### [Exercise requirements]
Reproduce the records precisely. Omit every picture.
#### Data provided ####
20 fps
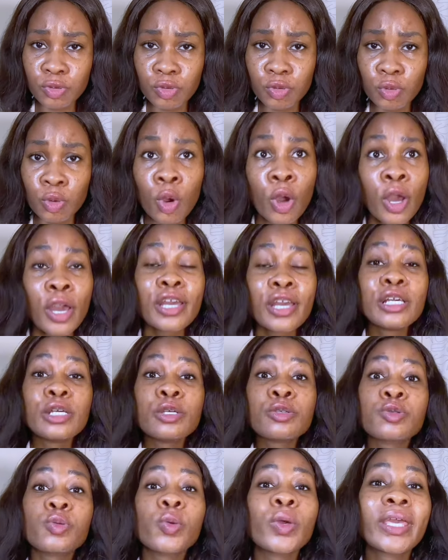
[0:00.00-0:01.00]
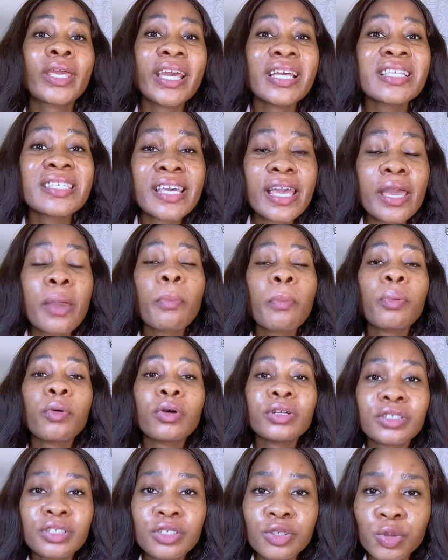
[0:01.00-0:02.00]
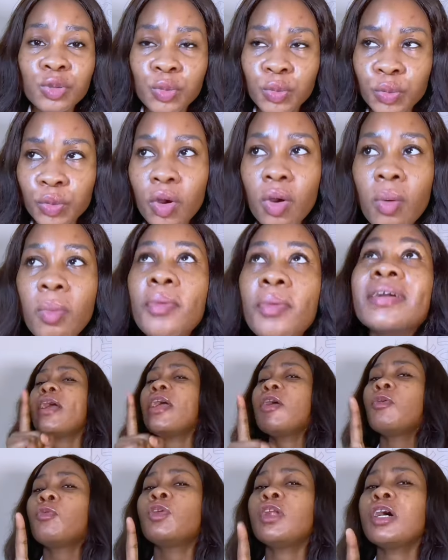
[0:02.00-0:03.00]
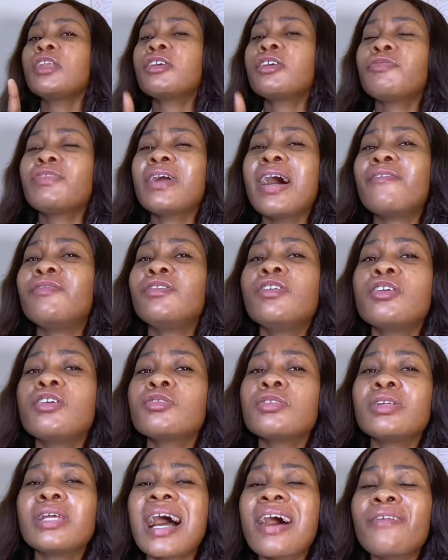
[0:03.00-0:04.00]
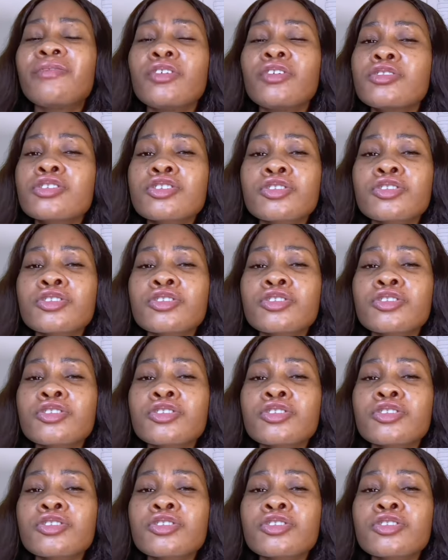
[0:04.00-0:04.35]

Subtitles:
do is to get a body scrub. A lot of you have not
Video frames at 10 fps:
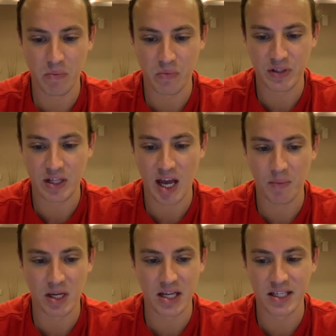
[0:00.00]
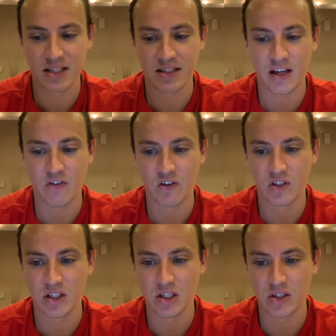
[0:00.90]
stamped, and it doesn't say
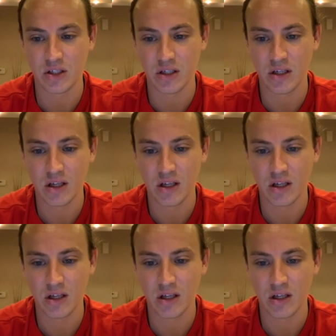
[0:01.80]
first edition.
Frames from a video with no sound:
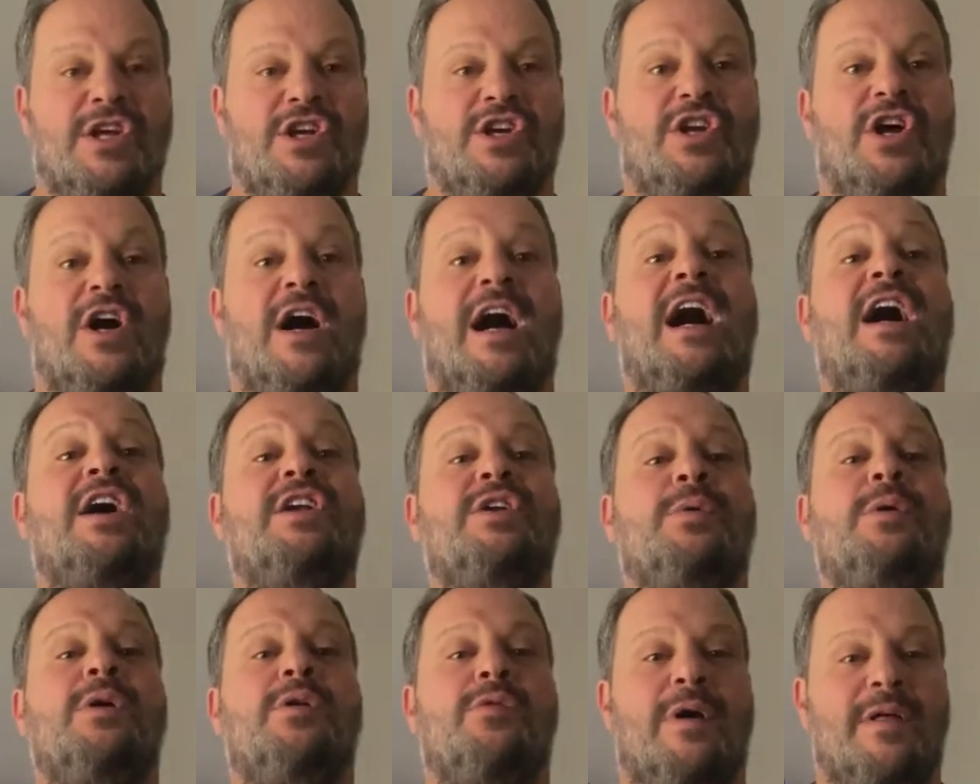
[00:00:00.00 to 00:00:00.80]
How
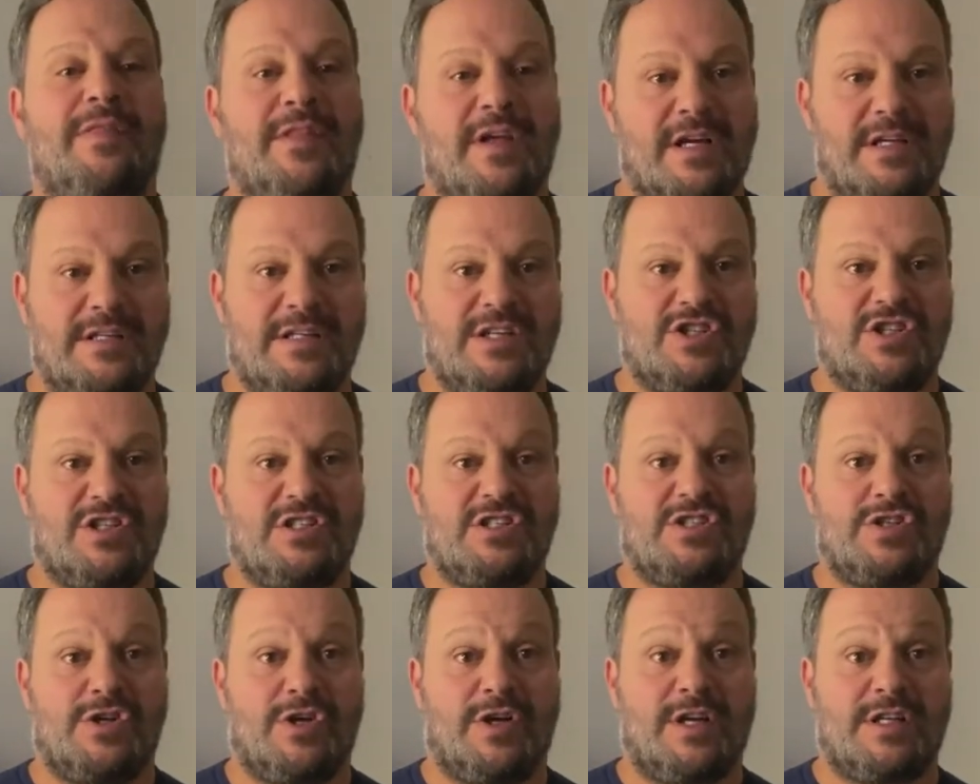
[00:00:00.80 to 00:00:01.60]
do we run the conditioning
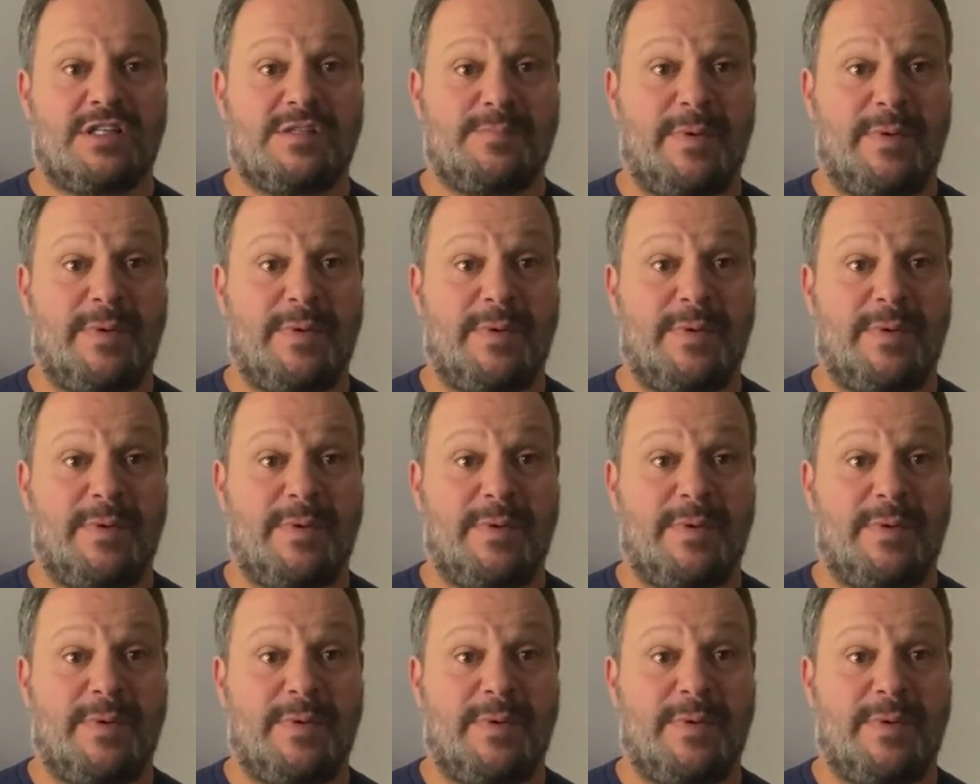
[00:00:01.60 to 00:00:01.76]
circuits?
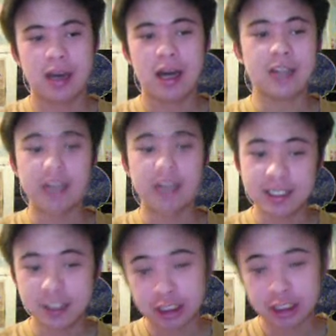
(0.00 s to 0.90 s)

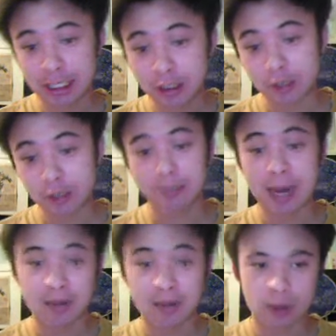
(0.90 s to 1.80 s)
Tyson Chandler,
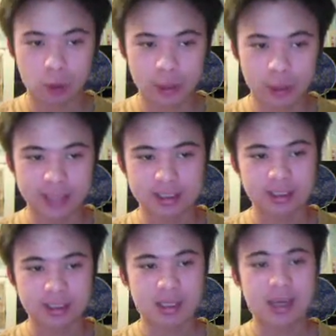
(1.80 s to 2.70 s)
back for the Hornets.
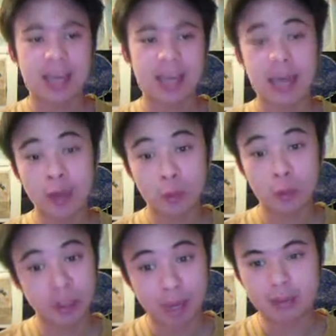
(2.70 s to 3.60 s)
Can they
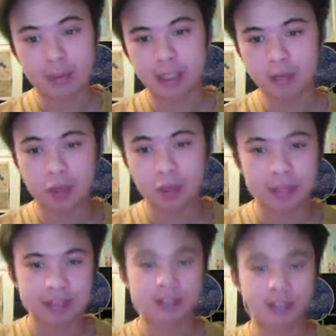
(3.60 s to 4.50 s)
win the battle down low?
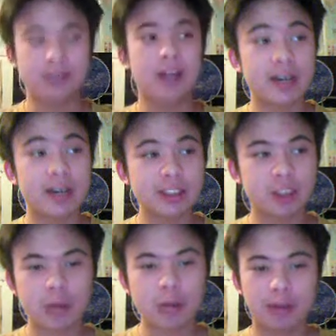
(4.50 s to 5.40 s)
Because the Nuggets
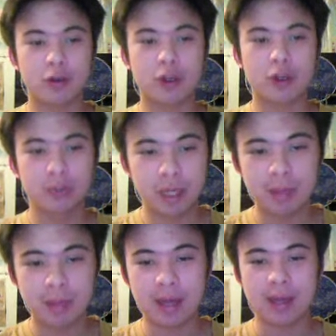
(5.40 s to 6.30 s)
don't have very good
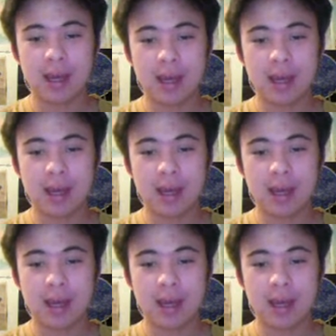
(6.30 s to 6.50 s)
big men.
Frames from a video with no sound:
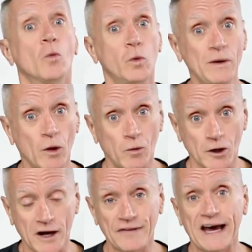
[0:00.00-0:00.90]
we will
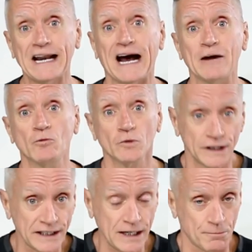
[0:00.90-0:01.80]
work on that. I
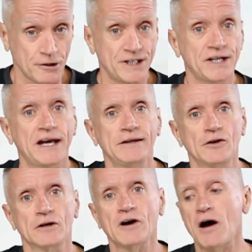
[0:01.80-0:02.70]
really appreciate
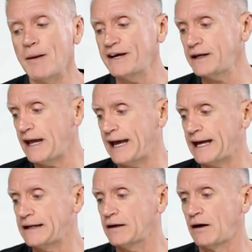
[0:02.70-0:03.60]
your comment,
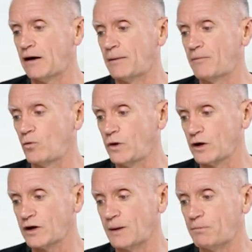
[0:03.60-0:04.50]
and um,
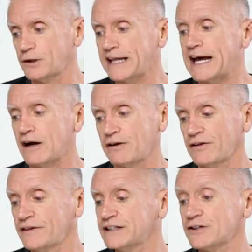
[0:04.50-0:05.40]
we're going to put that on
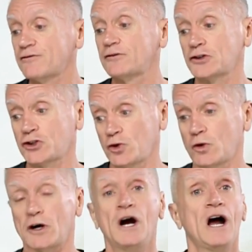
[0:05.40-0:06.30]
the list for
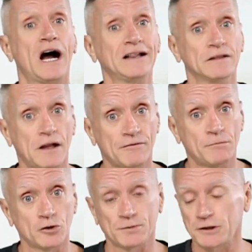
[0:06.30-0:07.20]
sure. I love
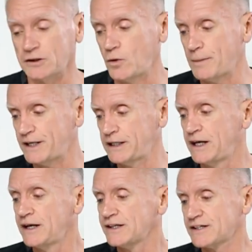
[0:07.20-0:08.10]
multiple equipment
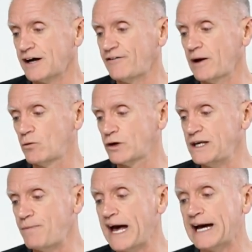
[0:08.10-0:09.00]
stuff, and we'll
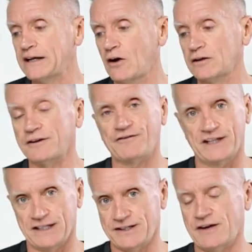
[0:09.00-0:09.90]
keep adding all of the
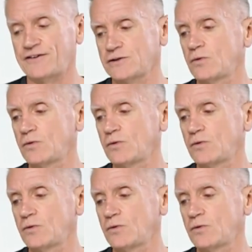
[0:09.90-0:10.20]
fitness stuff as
####
### [Answer below]
20 fps
[0:00.00-0:01.00]
[0:01.00-0:02.00]
[0:02.00-0:03.00]
[0:03.00-0:04.00]
[0:04.00-0:04.35]

Subtitles:
do is to get a body scrub. A lot of you have not
Video frames at 10 fps:
[0:00.00]
[0:00.90]
stamped, and it doesn't say
[0:01.80]
first edition.
Frames from a video with no sound:
[00:00:00.00 to 00:00:00.80]
How
[00:00:00.80 to 00:00:01.60]
do we run the conditioning
[00:00:01.60 to 00:00:01.76]
circuits?
(0.00 s to 0.90 s)

(0.90 s to 1.80 s)
Tyson Chandler,
(1.80 s to 2.70 s)
back for the Hornets.
(2.70 s to 3.60 s)
Can they
(3.60 s to 4.50 s)
win the battle down low?
(4.50 s to 5.40 s)
Because the Nuggets
(5.40 s to 6.30 s)
don't have very good
(6.30 s to 6.50 s)
big men.
Frames from a video with no sound:
[0:00.00-0:00.90]
we will
[0:00.90-0:01.80]
work on that. I
[0:01.80-0:02.70]
really appreciate
[0:02.70-0:03.60]
your comment,
[0:03.60-0:04.50]
and um,
[0:04.50-0:05.40]
we're going to put that on
[0:05.40-0:06.30]
the list for
[0:06.30-0:07.20]
sure. I love
[0:07.20-0:08.10]
multiple equipment
[0:08.10-0:09.00]
stuff, and we'll
[0:09.00-0:09.90]
keep adding all of the
[0:09.90-0:10.20]
fitness stuff as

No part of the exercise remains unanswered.